Suffolk County Chief Medical Examiner Michael Caplan walks through Suffolk...

Suffolk County Chief Medical Examiner Michael Caplan walks through Suffolk County Court in Riverhead after testifying Monday, July 6, 2015 in the trial of Christopher Foster, who is charged with killing his son. Credit: James Carbone

Some bruises found on the infant son of a Kings Park man on trial for the child's death may have been "at least several days or a week old," Suffolk County's chief medical examiner said Tuesday.

"Not all the injuries were the same age," Dr. Michael J. Caplan, the medical examiner, said in his second day of testimony.

The father, Christopher Foster, 32, of Kings Park, is on trial before state Supreme Court Justice William Condon in Riverhead, charged with second-degree murder in the death of Jonathan Hertzler, who died when he was 43 days old on Oct. 11, 2011. His injuries included a fractured skull and numerous broken bones. Prosecutors contend Foster never wanted the child and caused the infant's death.

Defense attorneys counter that the baby's grandmother, who suffers from schizophrenia and lived with the infant's parents at the time, may have somehow caused the baby's death.

"We think the grandmother watching the child injured the baby and Clarissa Hertzler [the mother], her daughter, never said anything about it -- never mentioned it," defense attorney David Besso of Bay Shore said after court. "The baby was acting fussy and congested and was having trouble breathing for a period of time before the baby died, which is very important."

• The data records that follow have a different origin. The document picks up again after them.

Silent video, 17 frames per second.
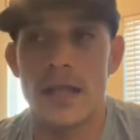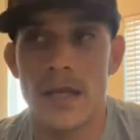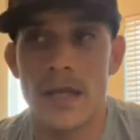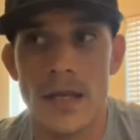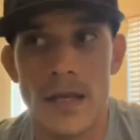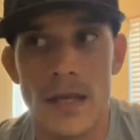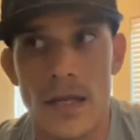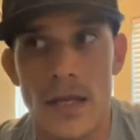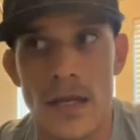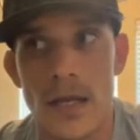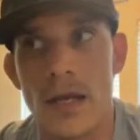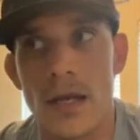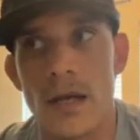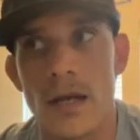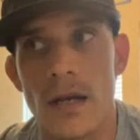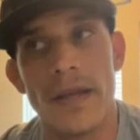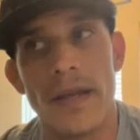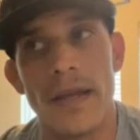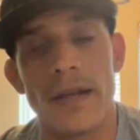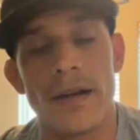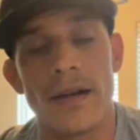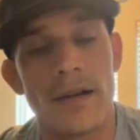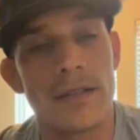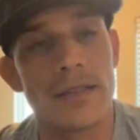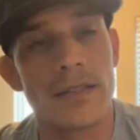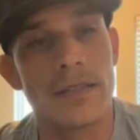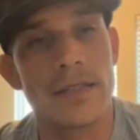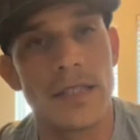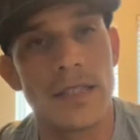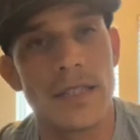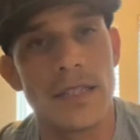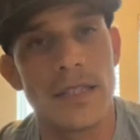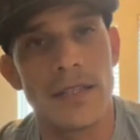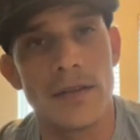Should I? man,
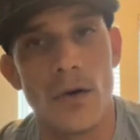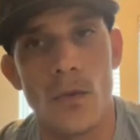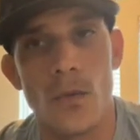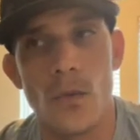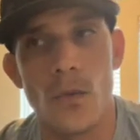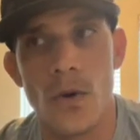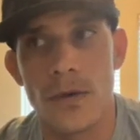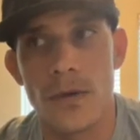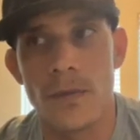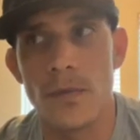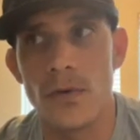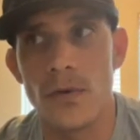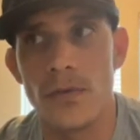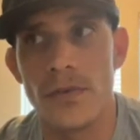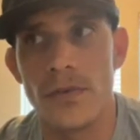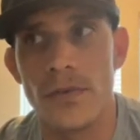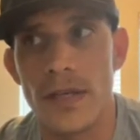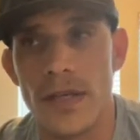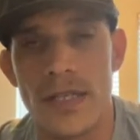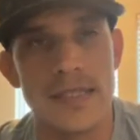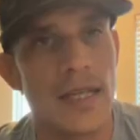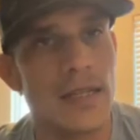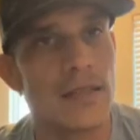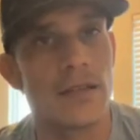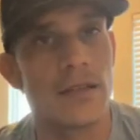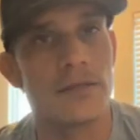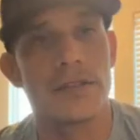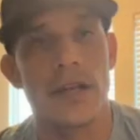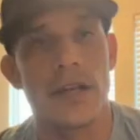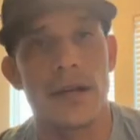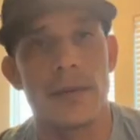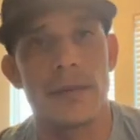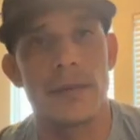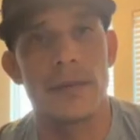honestly, the one movie because I
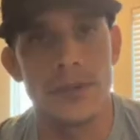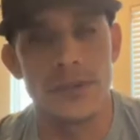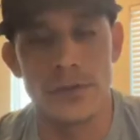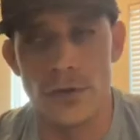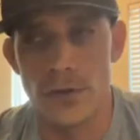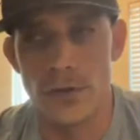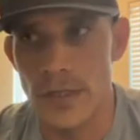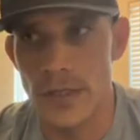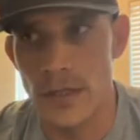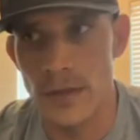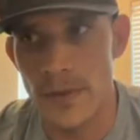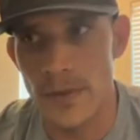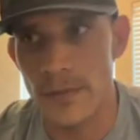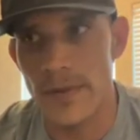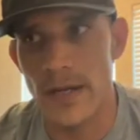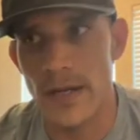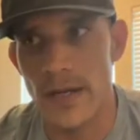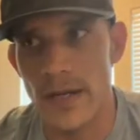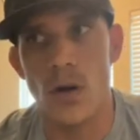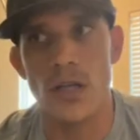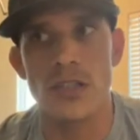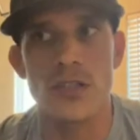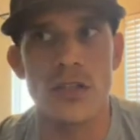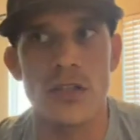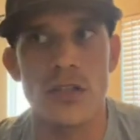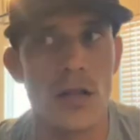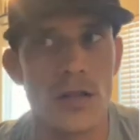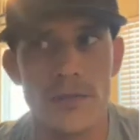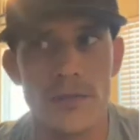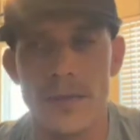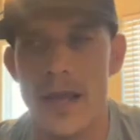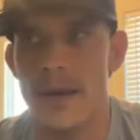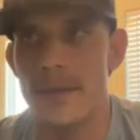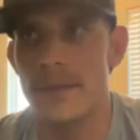love scary movies growing up. I mean, I watched
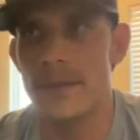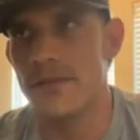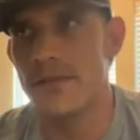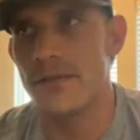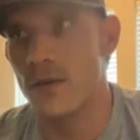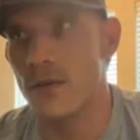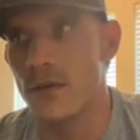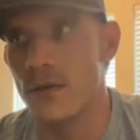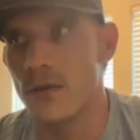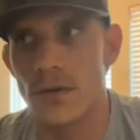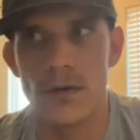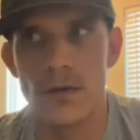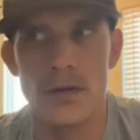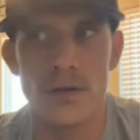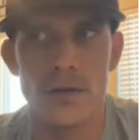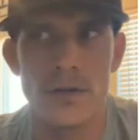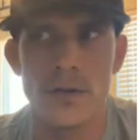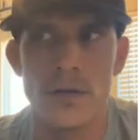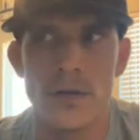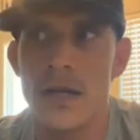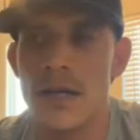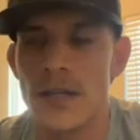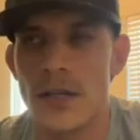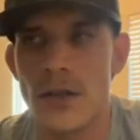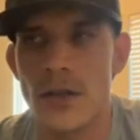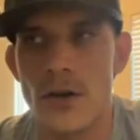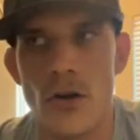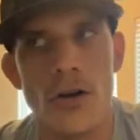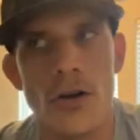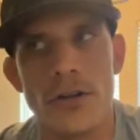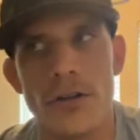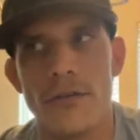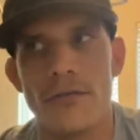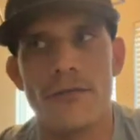all of them: Amityville Horror, you
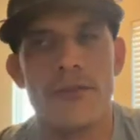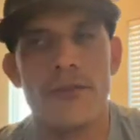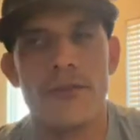know, all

During the trial, Caplan told jurors an autopsy found the infant had 16 external injuries and eight of the 11 injuries found on the infant's scalp appeared to have occurred minutes to a few hours before he died.

On Monday, Caplan testified that of the 11 scalp bruises he examined two of them showed "signs of healing," meaning the bruises were "one to a few days old."

With respect to the skull fractures found on the sides of the infant's skull, Caplan said two separate episodes may have caused the fractures, but added the fractures could have been caused by a single compression injury, which, for example, could be the compression of the head with both hands at once.

"If it's applied with enough force. It would have to be a very significant force," Caplan testified.

Later in the proceedings, Assistant District Attorney Dana Brown tried to keep a defense witness from testifying. Foster's cousin, Jonathan Foster, was about to start when Brown objected. The attorneys for both sides spoke with the judge in his chambers and then the trial was halted until today, when both sides must argue why or why not the cousin should be allowed on the witness stand.